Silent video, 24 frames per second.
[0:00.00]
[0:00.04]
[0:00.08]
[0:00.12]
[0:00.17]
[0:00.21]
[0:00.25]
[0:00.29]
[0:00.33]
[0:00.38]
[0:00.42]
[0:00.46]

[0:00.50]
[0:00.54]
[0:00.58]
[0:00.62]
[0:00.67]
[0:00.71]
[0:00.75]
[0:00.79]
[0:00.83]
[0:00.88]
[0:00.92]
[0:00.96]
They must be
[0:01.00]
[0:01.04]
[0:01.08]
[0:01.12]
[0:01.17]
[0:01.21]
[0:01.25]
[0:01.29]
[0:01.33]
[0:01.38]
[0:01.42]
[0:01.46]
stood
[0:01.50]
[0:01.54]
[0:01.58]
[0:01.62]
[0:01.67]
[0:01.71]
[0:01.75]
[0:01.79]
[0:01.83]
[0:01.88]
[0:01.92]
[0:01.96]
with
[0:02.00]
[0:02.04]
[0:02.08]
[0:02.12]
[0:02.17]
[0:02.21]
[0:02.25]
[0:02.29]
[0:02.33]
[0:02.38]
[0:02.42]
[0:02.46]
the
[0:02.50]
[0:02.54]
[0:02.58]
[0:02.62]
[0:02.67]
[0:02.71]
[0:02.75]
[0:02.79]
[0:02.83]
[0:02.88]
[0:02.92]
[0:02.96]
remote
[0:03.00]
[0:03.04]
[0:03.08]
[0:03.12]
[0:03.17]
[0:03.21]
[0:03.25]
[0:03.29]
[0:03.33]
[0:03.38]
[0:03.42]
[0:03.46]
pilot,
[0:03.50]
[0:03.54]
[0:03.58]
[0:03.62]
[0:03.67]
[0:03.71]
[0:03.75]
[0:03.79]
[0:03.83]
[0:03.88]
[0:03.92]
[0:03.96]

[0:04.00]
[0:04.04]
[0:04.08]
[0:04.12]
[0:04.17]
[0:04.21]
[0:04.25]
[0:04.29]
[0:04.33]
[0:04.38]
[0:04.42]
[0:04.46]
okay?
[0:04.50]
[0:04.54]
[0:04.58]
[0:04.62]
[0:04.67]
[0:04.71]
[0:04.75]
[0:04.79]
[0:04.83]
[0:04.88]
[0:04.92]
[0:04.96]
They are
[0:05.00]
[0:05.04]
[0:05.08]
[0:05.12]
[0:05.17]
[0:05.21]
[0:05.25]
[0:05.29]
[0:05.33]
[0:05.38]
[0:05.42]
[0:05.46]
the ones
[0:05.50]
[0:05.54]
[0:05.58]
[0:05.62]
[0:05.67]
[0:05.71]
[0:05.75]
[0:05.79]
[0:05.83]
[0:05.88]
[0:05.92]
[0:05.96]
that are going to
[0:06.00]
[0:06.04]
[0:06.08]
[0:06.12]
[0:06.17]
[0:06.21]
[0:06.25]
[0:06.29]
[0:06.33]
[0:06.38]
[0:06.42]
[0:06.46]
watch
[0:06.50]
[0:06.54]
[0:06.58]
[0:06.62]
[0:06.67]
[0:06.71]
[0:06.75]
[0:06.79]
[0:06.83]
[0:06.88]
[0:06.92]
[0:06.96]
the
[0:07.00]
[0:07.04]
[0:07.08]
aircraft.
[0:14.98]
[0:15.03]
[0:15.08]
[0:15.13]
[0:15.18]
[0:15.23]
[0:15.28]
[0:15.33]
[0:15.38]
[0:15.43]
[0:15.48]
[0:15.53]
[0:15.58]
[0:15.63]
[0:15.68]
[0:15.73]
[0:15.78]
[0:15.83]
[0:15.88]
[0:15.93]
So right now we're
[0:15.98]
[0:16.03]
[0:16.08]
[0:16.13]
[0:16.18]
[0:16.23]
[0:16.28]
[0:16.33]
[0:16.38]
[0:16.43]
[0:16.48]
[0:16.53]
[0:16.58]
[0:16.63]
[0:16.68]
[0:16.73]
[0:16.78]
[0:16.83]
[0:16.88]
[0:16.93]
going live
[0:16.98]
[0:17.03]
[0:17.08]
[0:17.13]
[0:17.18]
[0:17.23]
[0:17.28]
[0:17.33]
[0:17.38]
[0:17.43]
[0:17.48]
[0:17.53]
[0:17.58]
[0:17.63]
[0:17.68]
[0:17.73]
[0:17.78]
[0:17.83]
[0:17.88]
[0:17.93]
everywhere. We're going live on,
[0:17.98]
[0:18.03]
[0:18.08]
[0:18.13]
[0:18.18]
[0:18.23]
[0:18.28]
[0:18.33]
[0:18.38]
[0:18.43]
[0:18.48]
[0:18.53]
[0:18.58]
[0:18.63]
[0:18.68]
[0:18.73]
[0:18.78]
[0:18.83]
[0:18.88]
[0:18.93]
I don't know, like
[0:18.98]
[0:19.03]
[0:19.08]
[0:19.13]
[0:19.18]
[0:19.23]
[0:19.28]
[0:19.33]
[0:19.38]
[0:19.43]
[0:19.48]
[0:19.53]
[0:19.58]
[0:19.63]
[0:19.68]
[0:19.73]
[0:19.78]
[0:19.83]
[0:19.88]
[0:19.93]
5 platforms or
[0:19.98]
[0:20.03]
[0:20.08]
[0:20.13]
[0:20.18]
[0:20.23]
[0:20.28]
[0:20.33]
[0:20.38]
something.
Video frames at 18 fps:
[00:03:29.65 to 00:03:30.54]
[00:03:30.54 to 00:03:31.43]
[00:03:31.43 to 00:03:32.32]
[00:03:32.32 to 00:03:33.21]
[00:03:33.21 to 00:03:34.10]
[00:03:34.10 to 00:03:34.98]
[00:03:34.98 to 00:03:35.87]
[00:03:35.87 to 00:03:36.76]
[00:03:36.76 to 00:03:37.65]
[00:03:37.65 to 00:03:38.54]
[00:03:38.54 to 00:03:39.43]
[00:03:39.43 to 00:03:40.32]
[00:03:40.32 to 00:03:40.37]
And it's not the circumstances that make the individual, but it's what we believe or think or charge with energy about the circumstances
=-=-=-=-=
Output all of the listing exactly as written.

- Exercise response
Silent video, 24 frames per second.
[0:00.00]
[0:00.04]
[0:00.08]
[0:00.12]
[0:00.17]
[0:00.21]
[0:00.25]
[0:00.29]
[0:00.33]
[0:00.38]
[0:00.42]
[0:00.46]

[0:00.50]
[0:00.54]
[0:00.58]
[0:00.62]
[0:00.67]
[0:00.71]
[0:00.75]
[0:00.79]
[0:00.83]
[0:00.88]
[0:00.92]
[0:00.96]
They must be
[0:01.00]
[0:01.04]
[0:01.08]
[0:01.12]
[0:01.17]
[0:01.21]
[0:01.25]
[0:01.29]
[0:01.33]
[0:01.38]
[0:01.42]
[0:01.46]
stood
[0:01.50]
[0:01.54]
[0:01.58]
[0:01.62]
[0:01.67]
[0:01.71]
[0:01.75]
[0:01.79]
[0:01.83]
[0:01.88]
[0:01.92]
[0:01.96]
with
[0:02.00]
[0:02.04]
[0:02.08]
[0:02.12]
[0:02.17]
[0:02.21]
[0:02.25]
[0:02.29]
[0:02.33]
[0:02.38]
[0:02.42]
[0:02.46]
the
[0:02.50]
[0:02.54]
[0:02.58]
[0:02.62]
[0:02.67]
[0:02.71]
[0:02.75]
[0:02.79]
[0:02.83]
[0:02.88]
[0:02.92]
[0:02.96]
remote
[0:03.00]
[0:03.04]
[0:03.08]
[0:03.12]
[0:03.17]
[0:03.21]
[0:03.25]
[0:03.29]
[0:03.33]
[0:03.38]
[0:03.42]
[0:03.46]
pilot,
[0:03.50]
[0:03.54]
[0:03.58]
[0:03.62]
[0:03.67]
[0:03.71]
[0:03.75]
[0:03.79]
[0:03.83]
[0:03.88]
[0:03.92]
[0:03.96]

[0:04.00]
[0:04.04]
[0:04.08]
[0:04.12]
[0:04.17]
[0:04.21]
[0:04.25]
[0:04.29]
[0:04.33]
[0:04.38]
[0:04.42]
[0:04.46]
okay?
[0:04.50]
[0:04.54]
[0:04.58]
[0:04.62]
[0:04.67]
[0:04.71]
[0:04.75]
[0:04.79]
[0:04.83]
[0:04.88]
[0:04.92]
[0:04.96]
They are
[0:05.00]
[0:05.04]
[0:05.08]
[0:05.12]
[0:05.17]
[0:05.21]
[0:05.25]
[0:05.29]
[0:05.33]
[0:05.38]
[0:05.42]
[0:05.46]
the ones
[0:05.50]
[0:05.54]
[0:05.58]
[0:05.62]
[0:05.67]
[0:05.71]
[0:05.75]
[0:05.79]
[0:05.83]
[0:05.88]
[0:05.92]
[0:05.96]
that are going to
[0:06.00]
[0:06.04]
[0:06.08]
[0:06.12]
[0:06.17]
[0:06.21]
[0:06.25]
[0:06.29]
[0:06.33]
[0:06.38]
[0:06.42]
[0:06.46]
watch
[0:06.50]
[0:06.54]
[0:06.58]
[0:06.62]
[0:06.67]
[0:06.71]
[0:06.75]
[0:06.79]
[0:06.83]
[0:06.88]
[0:06.92]
[0:06.96]
the
[0:07.00]
[0:07.04]
[0:07.08]
aircraft.
[0:14.98]
[0:15.03]
[0:15.08]
[0:15.13]
[0:15.18]
[0:15.23]
[0:15.28]
[0:15.33]
[0:15.38]
[0:15.43]
[0:15.48]
[0:15.53]
[0:15.58]
[0:15.63]
[0:15.68]
[0:15.73]
[0:15.78]
[0:15.83]
[0:15.88]
[0:15.93]
So right now we're
[0:15.98]
[0:16.03]
[0:16.08]
[0:16.13]
[0:16.18]
[0:16.23]
[0:16.28]
[0:16.33]
[0:16.38]
[0:16.43]
[0:16.48]
[0:16.53]
[0:16.58]
[0:16.63]
[0:16.68]
[0:16.73]
[0:16.78]
[0:16.83]
[0:16.88]
[0:16.93]
going live
[0:16.98]
[0:17.03]
[0:17.08]
[0:17.13]
[0:17.18]
[0:17.23]
[0:17.28]
[0:17.33]
[0:17.38]
[0:17.43]
[0:17.48]
[0:17.53]
[0:17.58]
[0:17.63]
[0:17.68]
[0:17.73]
[0:17.78]
[0:17.83]
[0:17.88]
[0:17.93]
everywhere. We're going live on,
[0:17.98]
[0:18.03]
[0:18.08]
[0:18.13]
[0:18.18]
[0:18.23]
[0:18.28]
[0:18.33]
[0:18.38]
[0:18.43]
[0:18.48]
[0:18.53]
[0:18.58]
[0:18.63]
[0:18.68]
[0:18.73]
[0:18.78]
[0:18.83]
[0:18.88]
[0:18.93]
I don't know, like
[0:18.98]
[0:19.03]
[0:19.08]
[0:19.13]
[0:19.18]
[0:19.23]
[0:19.28]
[0:19.33]
[0:19.38]
[0:19.43]
[0:19.48]
[0:19.53]
[0:19.58]
[0:19.63]
[0:19.68]
[0:19.73]
[0:19.78]
[0:19.83]
[0:19.88]
[0:19.93]
5 platforms or
[0:19.98]
[0:20.03]
[0:20.08]
[0:20.13]
[0:20.18]
[0:20.23]
[0:20.28]
[0:20.33]
[0:20.38]
something.
Video frames at 18 fps:
[00:03:29.65 to 00:03:30.54]
[00:03:30.54 to 00:03:31.43]
[00:03:31.43 to 00:03:32.32]
[00:03:32.32 to 00:03:33.21]
[00:03:33.21 to 00:03:34.10]
[00:03:34.10 to 00:03:34.98]
[00:03:34.98 to 00:03:35.87]
[00:03:35.87 to 00:03:36.76]
[00:03:36.76 to 00:03:37.65]
[00:03:37.65 to 00:03:38.54]
[00:03:38.54 to 00:03:39.43]
[00:03:39.43 to 00:03:40.32]
[00:03:40.32 to 00:03:40.37]
And it's not the circumstances that make the individual, but it's what we believe or think or charge with energy about the circumstances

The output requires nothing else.